● What you are asked to do
Keep the wording of every entry exactly as it is while leaving the pictures out of your copy.

[Opening Records for the exercise section]

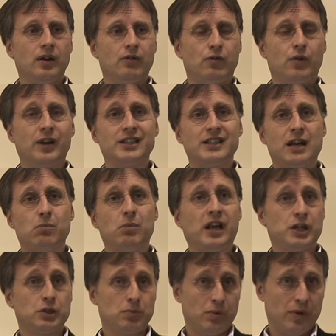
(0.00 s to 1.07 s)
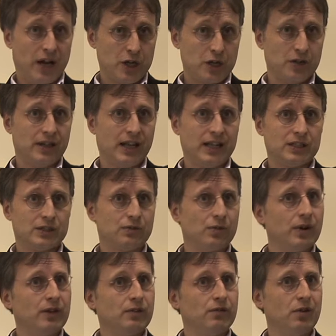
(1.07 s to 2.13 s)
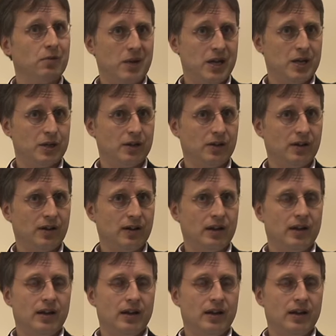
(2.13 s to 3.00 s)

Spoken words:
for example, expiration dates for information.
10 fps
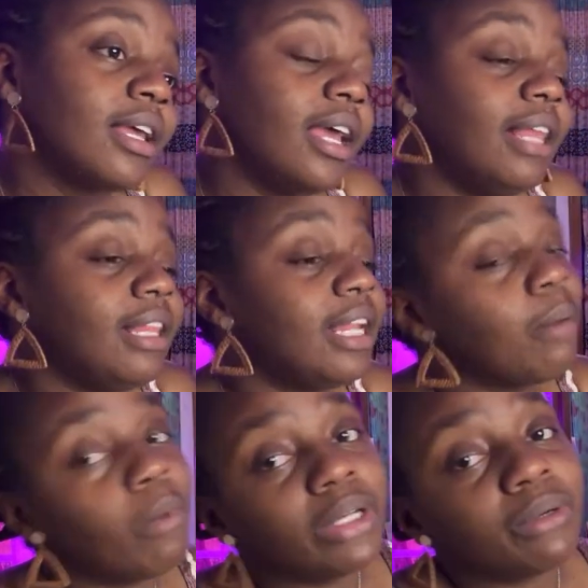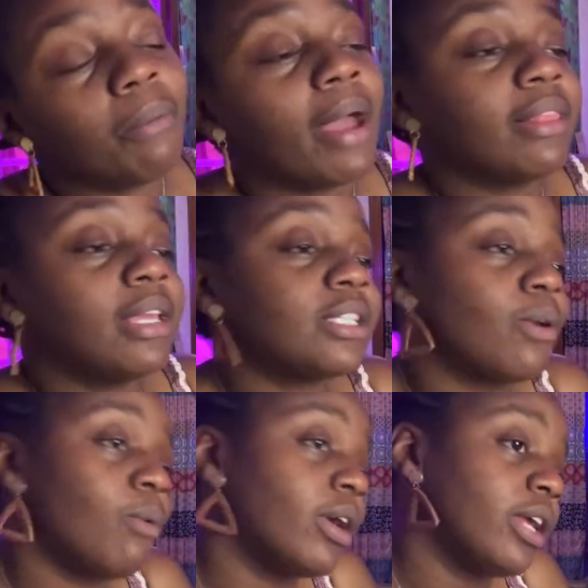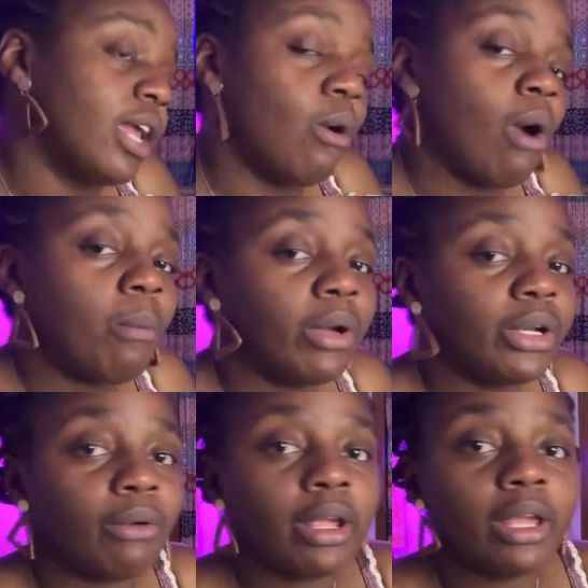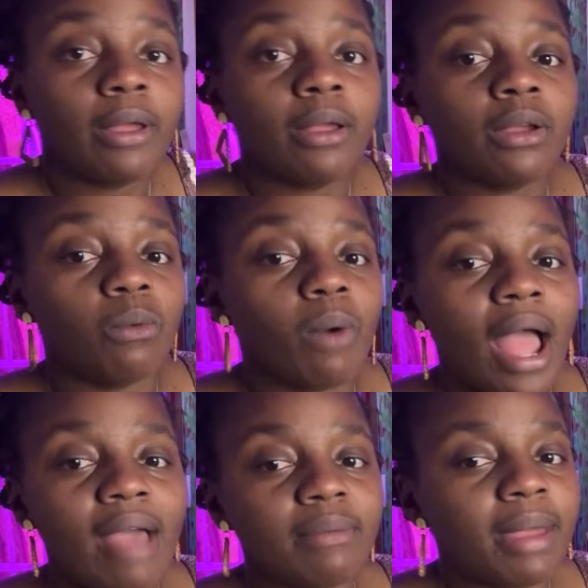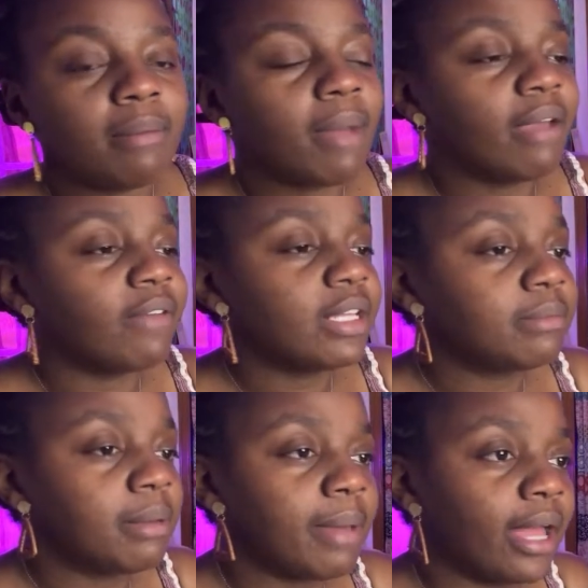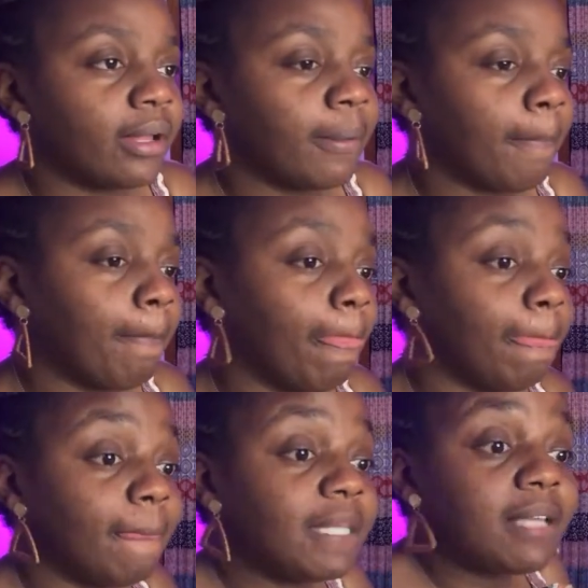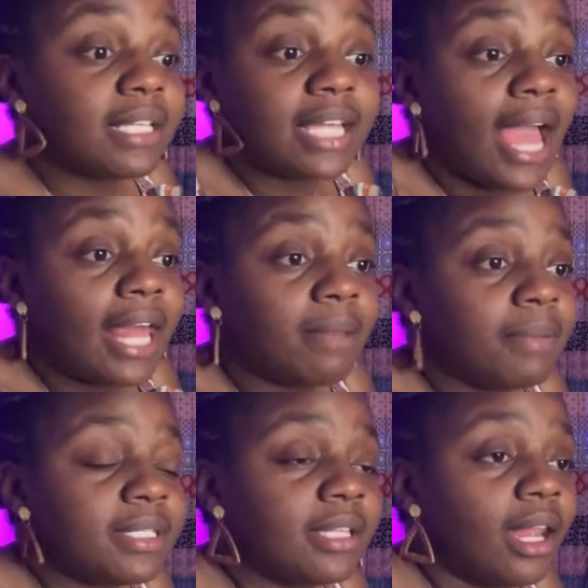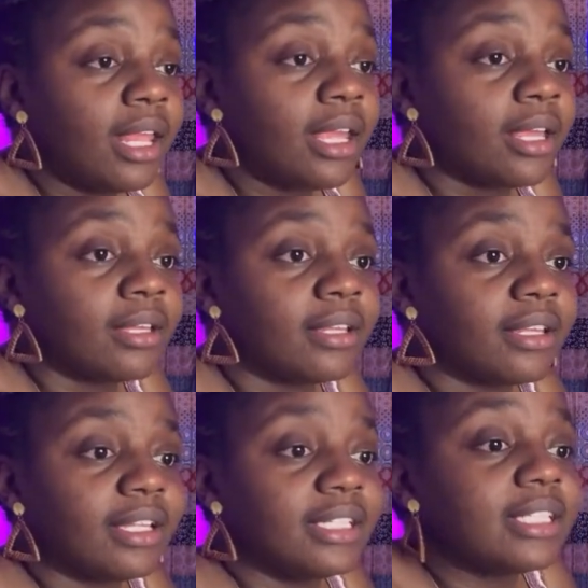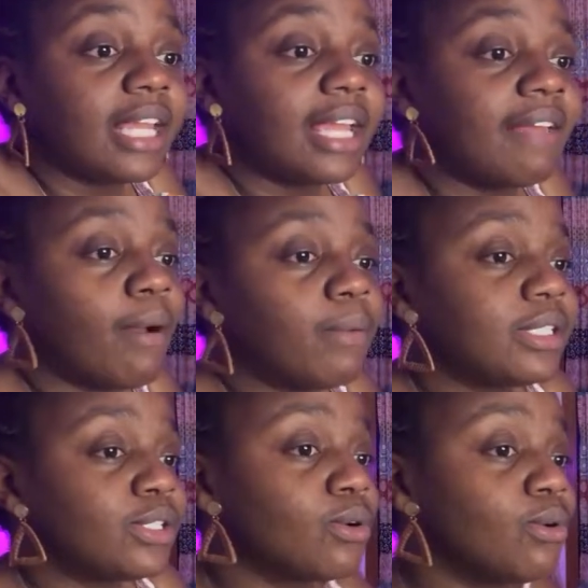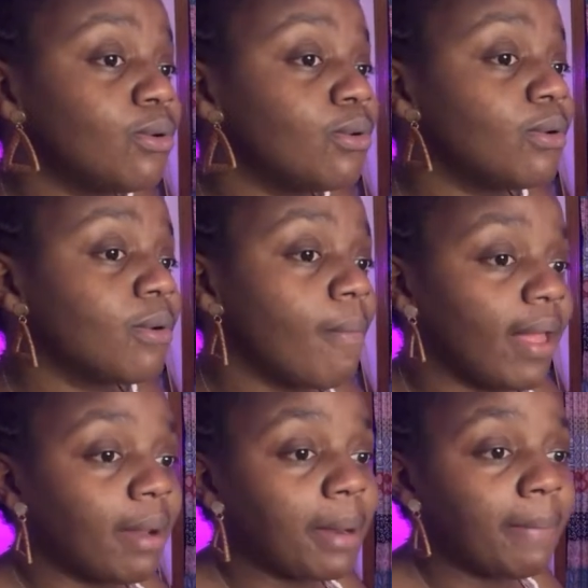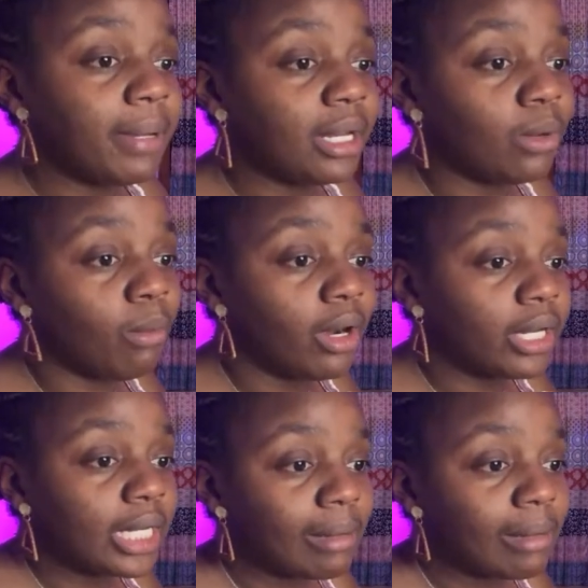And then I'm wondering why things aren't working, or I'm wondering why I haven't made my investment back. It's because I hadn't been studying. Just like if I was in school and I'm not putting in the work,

[Closing Records for the exercise section]

● Response to this exercise
(0.00 s to 1.07 s)
(1.07 s to 2.13 s)
(2.13 s to 3.00 s)

Spoken words:
for example, expiration dates for information.
10 fps
And then I'm wondering why things aren't working, or I'm wondering why I haven't made my investment back. It's because I hadn't been studying. Just like if I was in school and I'm not putting in the work,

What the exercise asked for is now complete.